26日にBBB+据え置きも見通しをポジティブに引き上げ

2024/11/27

 世界三大格付機関の一つであるスタンダード&プアーズ グローバルレーティングス(S&P)は、11月26日、フィリピンの長期ソブリン格付を「トリプルBプラス(BBB+)」に据え置くが、格付アウトルック(格付見通し)をこれまでの「ステーブル(安定的)」から「ポジティブ(強気)」へと引き上げると発表した。

 「トリプルBプラス」という格付は投資適格最低基準の2段階上であり、Aランクまであと一歩というステータスである。そして、格付アウトルックの「ポジティブ」は今後12カ月~24カ月に格付引き上げの可能性があるという意味である。「トリプルBプラス」の一つ上は「Aマイナス(A-)」であり、フィリピン政府待望のA範疇への昇格が視野に入ってきたといえる。

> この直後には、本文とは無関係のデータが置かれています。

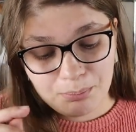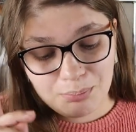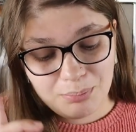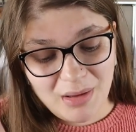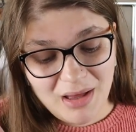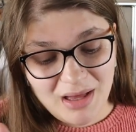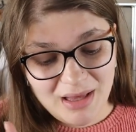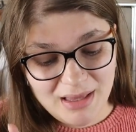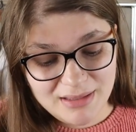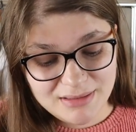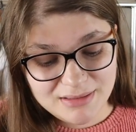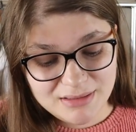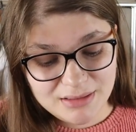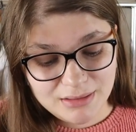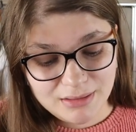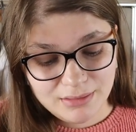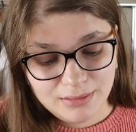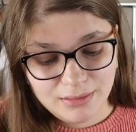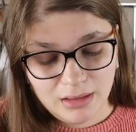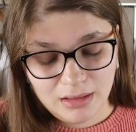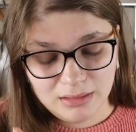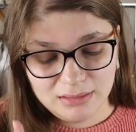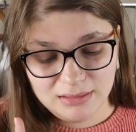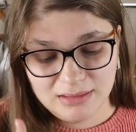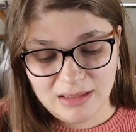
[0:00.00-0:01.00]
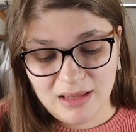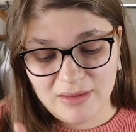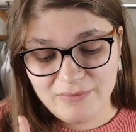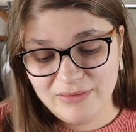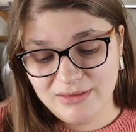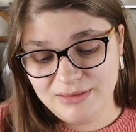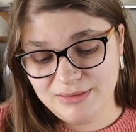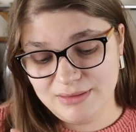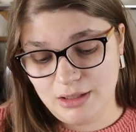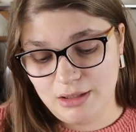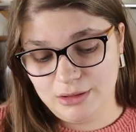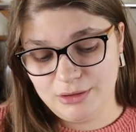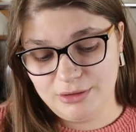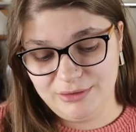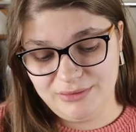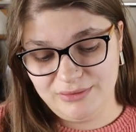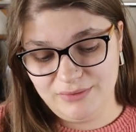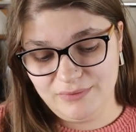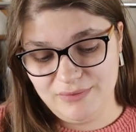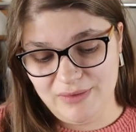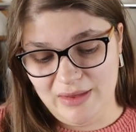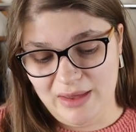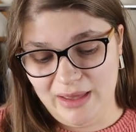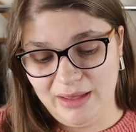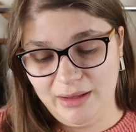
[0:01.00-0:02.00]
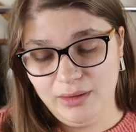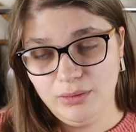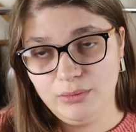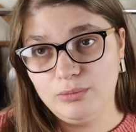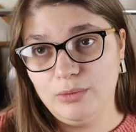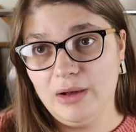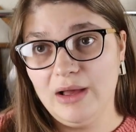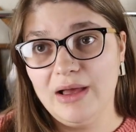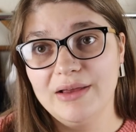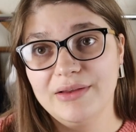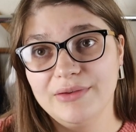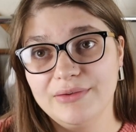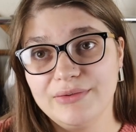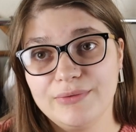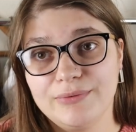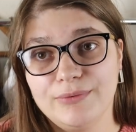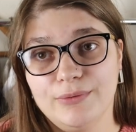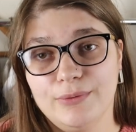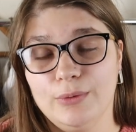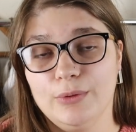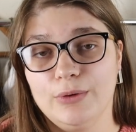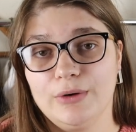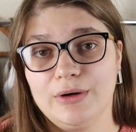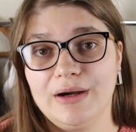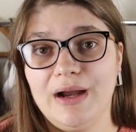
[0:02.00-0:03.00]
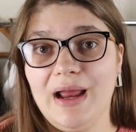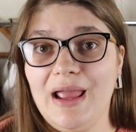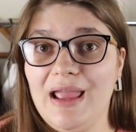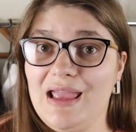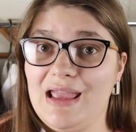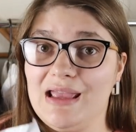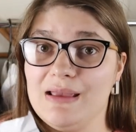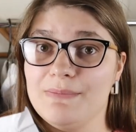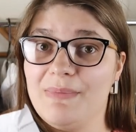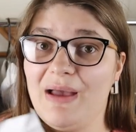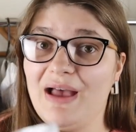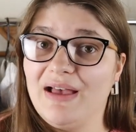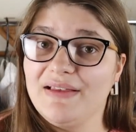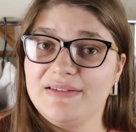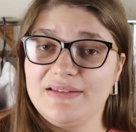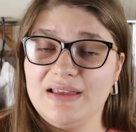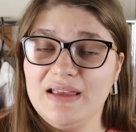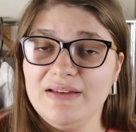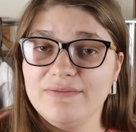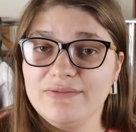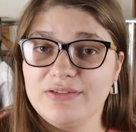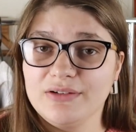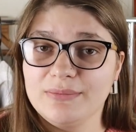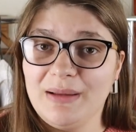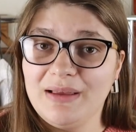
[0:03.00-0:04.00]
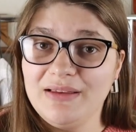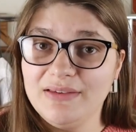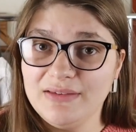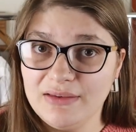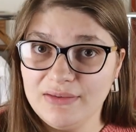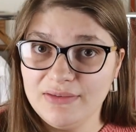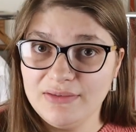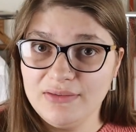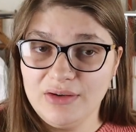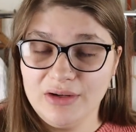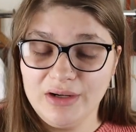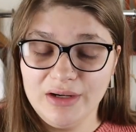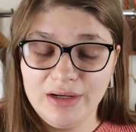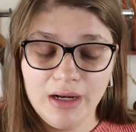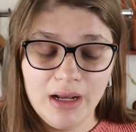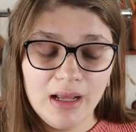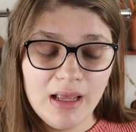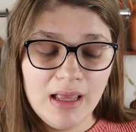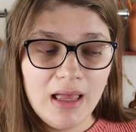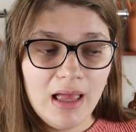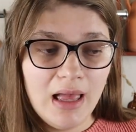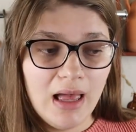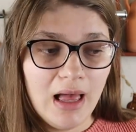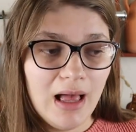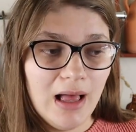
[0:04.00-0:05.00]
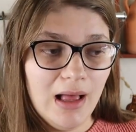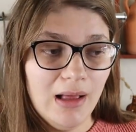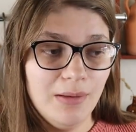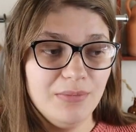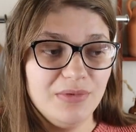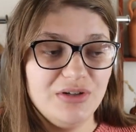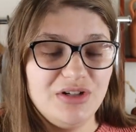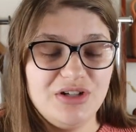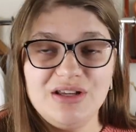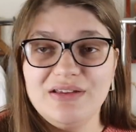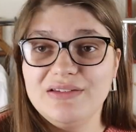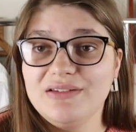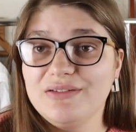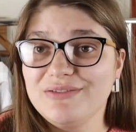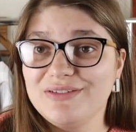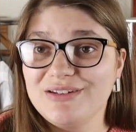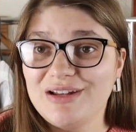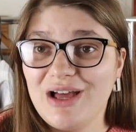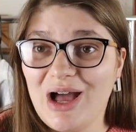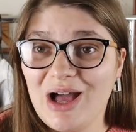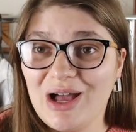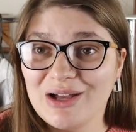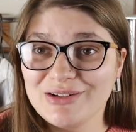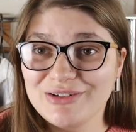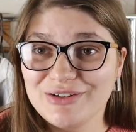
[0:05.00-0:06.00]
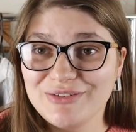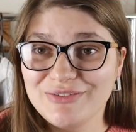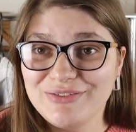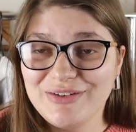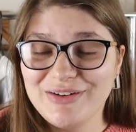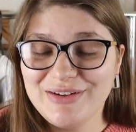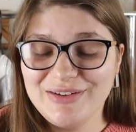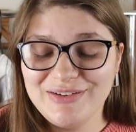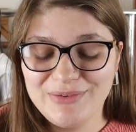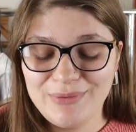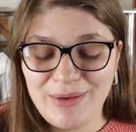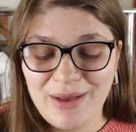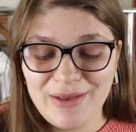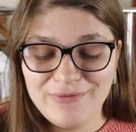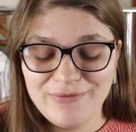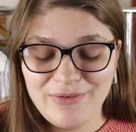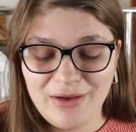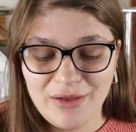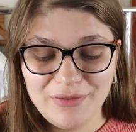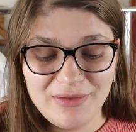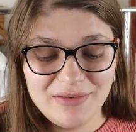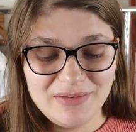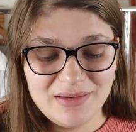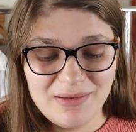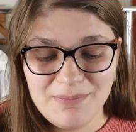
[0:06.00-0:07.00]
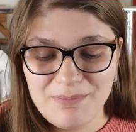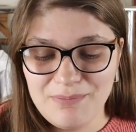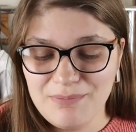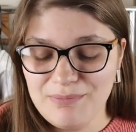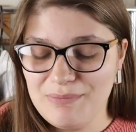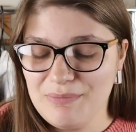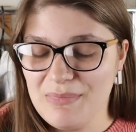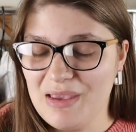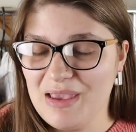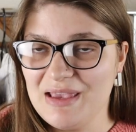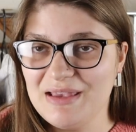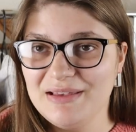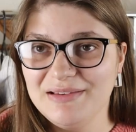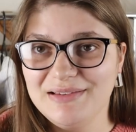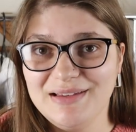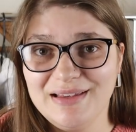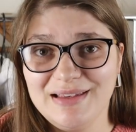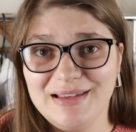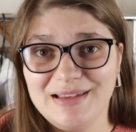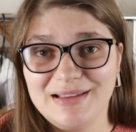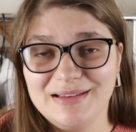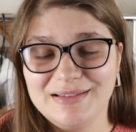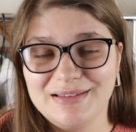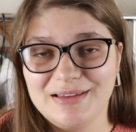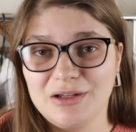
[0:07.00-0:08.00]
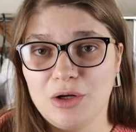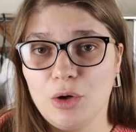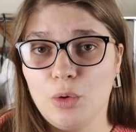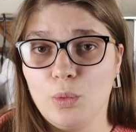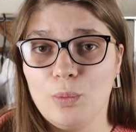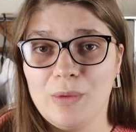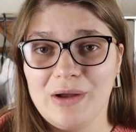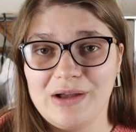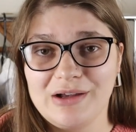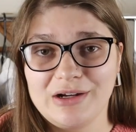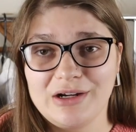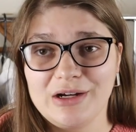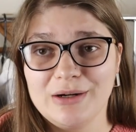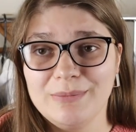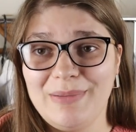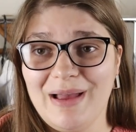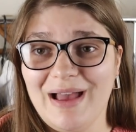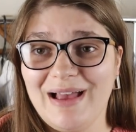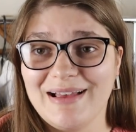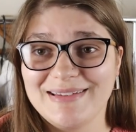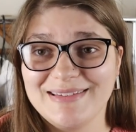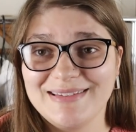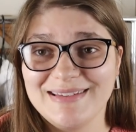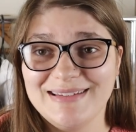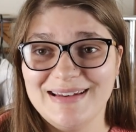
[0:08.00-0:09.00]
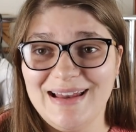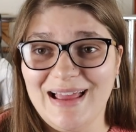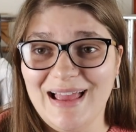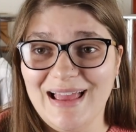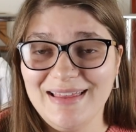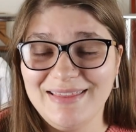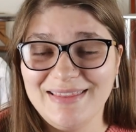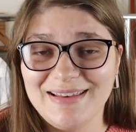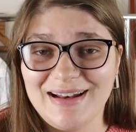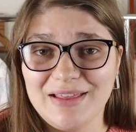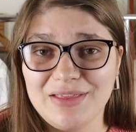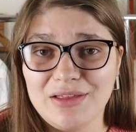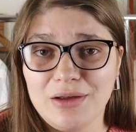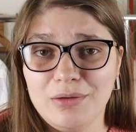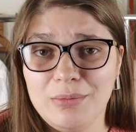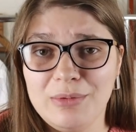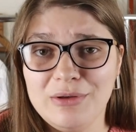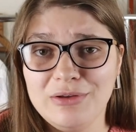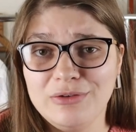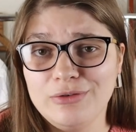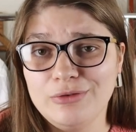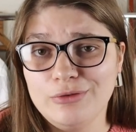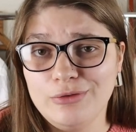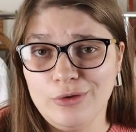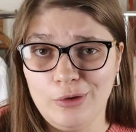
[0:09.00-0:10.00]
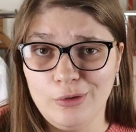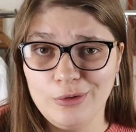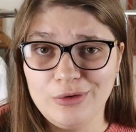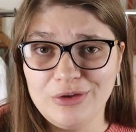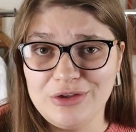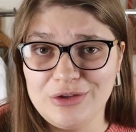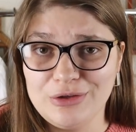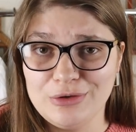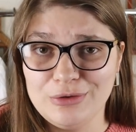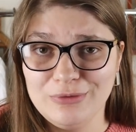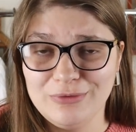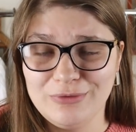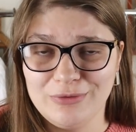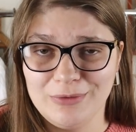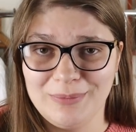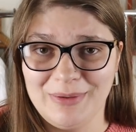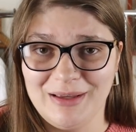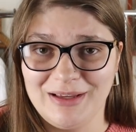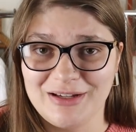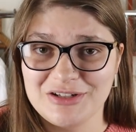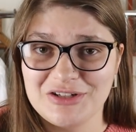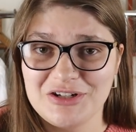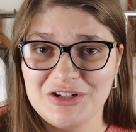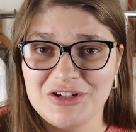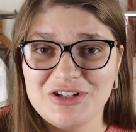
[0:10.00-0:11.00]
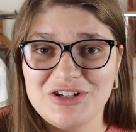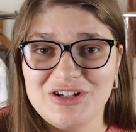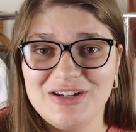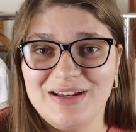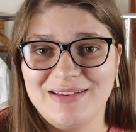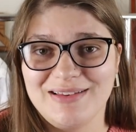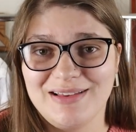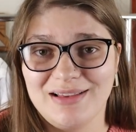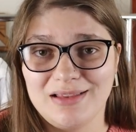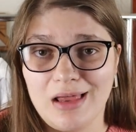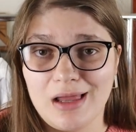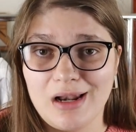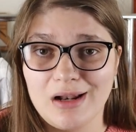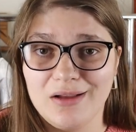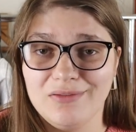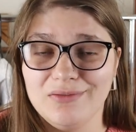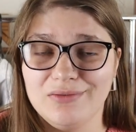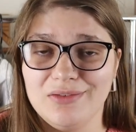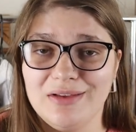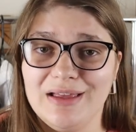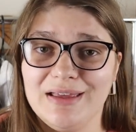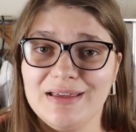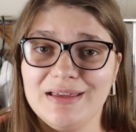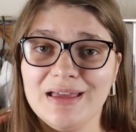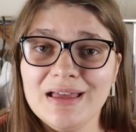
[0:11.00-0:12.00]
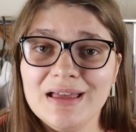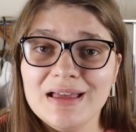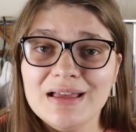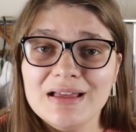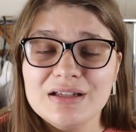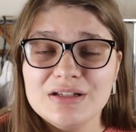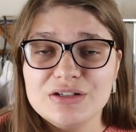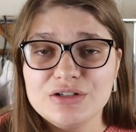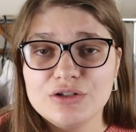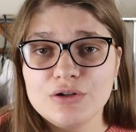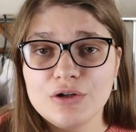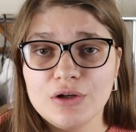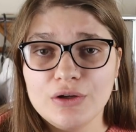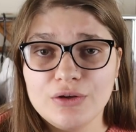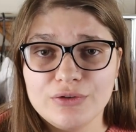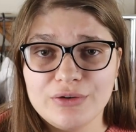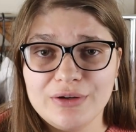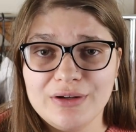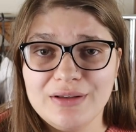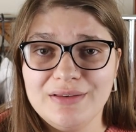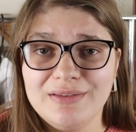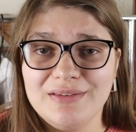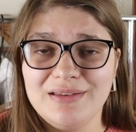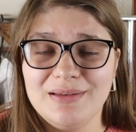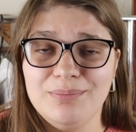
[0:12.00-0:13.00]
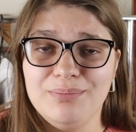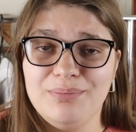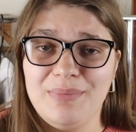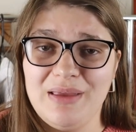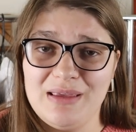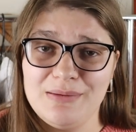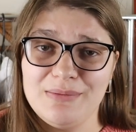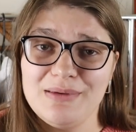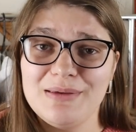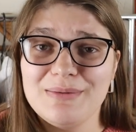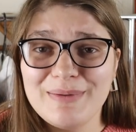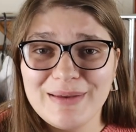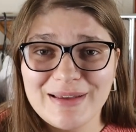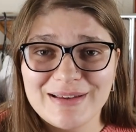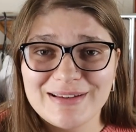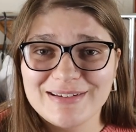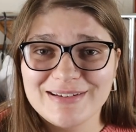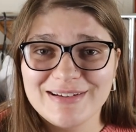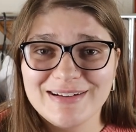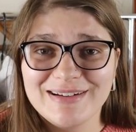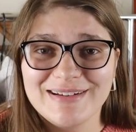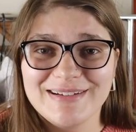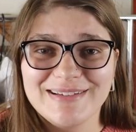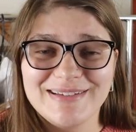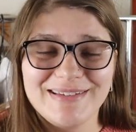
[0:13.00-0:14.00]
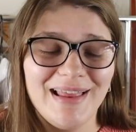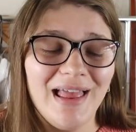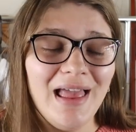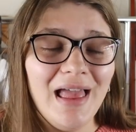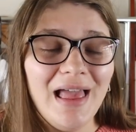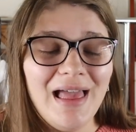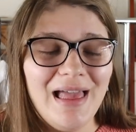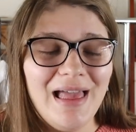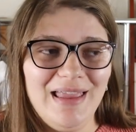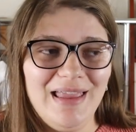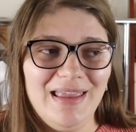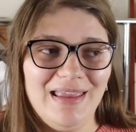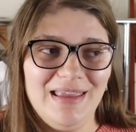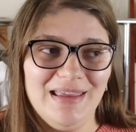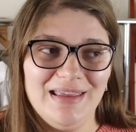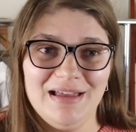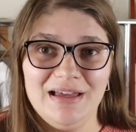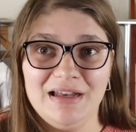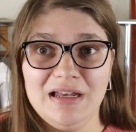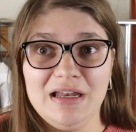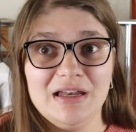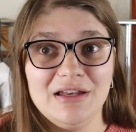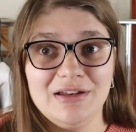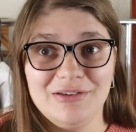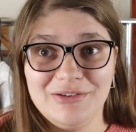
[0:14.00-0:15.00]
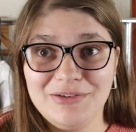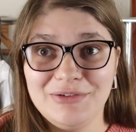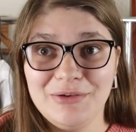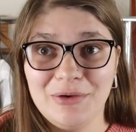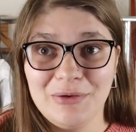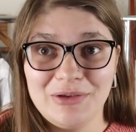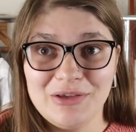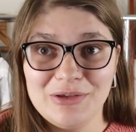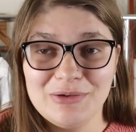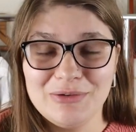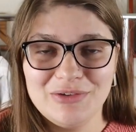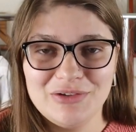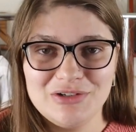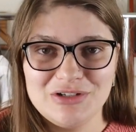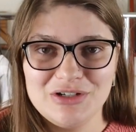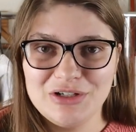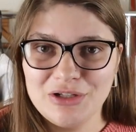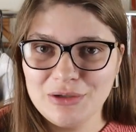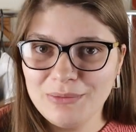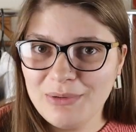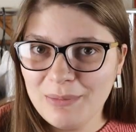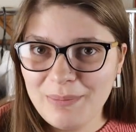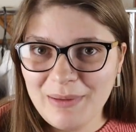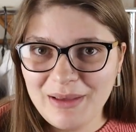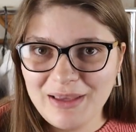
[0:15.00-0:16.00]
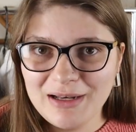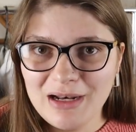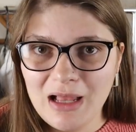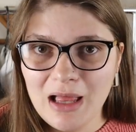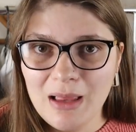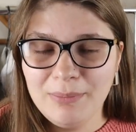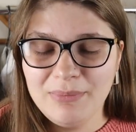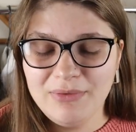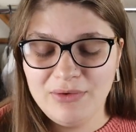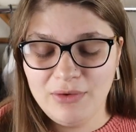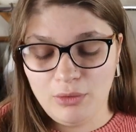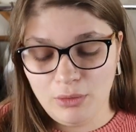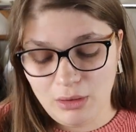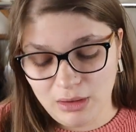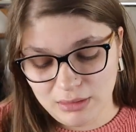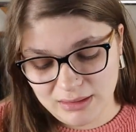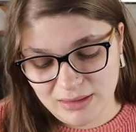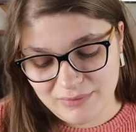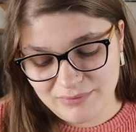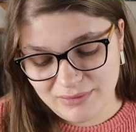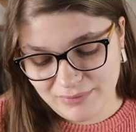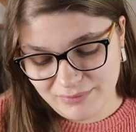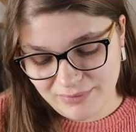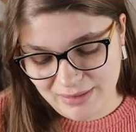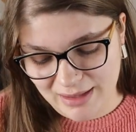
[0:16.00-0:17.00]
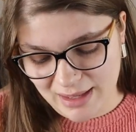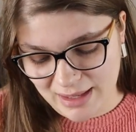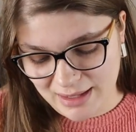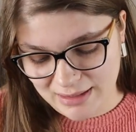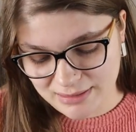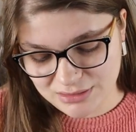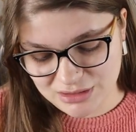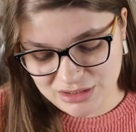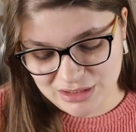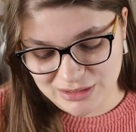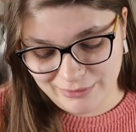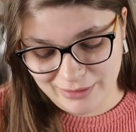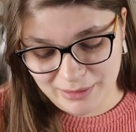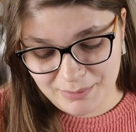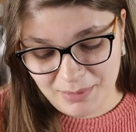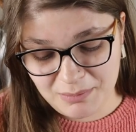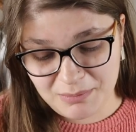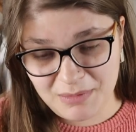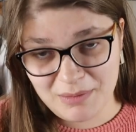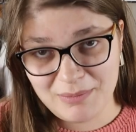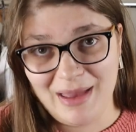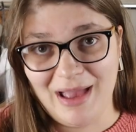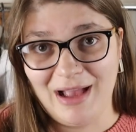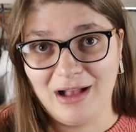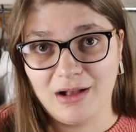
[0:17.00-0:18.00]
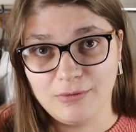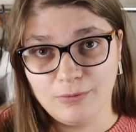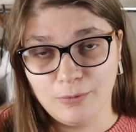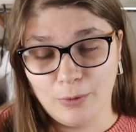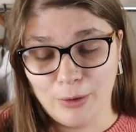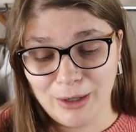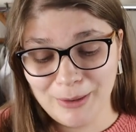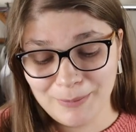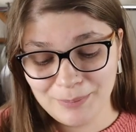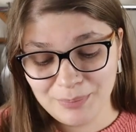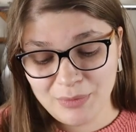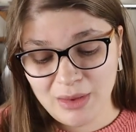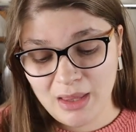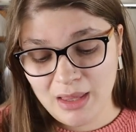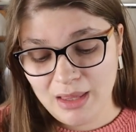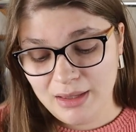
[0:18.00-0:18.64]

but $11 of that was for a basket for my sister. Um, she is a photographer, so I found this amazing little wicker bassinet that I thought would be so cute for pictures. She does a lot of like children's and baby pictures, and it is so cute. So she told me to pick it up, so 11 of that she already paid me back for.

 S&Pは、今回の格付アウトルック引き上げについて、「フィリピンにおける効果的な政策決定が信用指標に構造的な改善をもたらした。財政改革により歳入対GDP比率が改善、公共投資資金調達が進展した。インフラの改善と政策環境の向上が継続的な経済成長に寄与している。また、外貨準備高も高水準である」と説明している。

 S&Pは、フィリピン格付を2014年5月に「BBB」へ、2018年4月に「BBB+」へと引き上げており、世界3大格付機関のなかでは、最も高い評価となっている。S&Pと同じ米国系のムーディーズ インベスターズ サービス(ムーディーズ)のフィリピン格付は、2014年12月から「Baa2」が継続されている。「Baa2」は他の格付機関の「BBB」と同格である。また、欧州系のフィッチ・レーティングス(フィッチ)は「BBB」を継続している。双方ともに、S&Pの「BBB+」より1ランク低い格付となってきている。

 なお、日本格付研究所(JCR)と格付投資情報センター(R&I)のフィリピン格付はともに、「Aマイナス(A-)」であり、すでにA範疇である。そして、欧米の格付機関より高い評価となっている。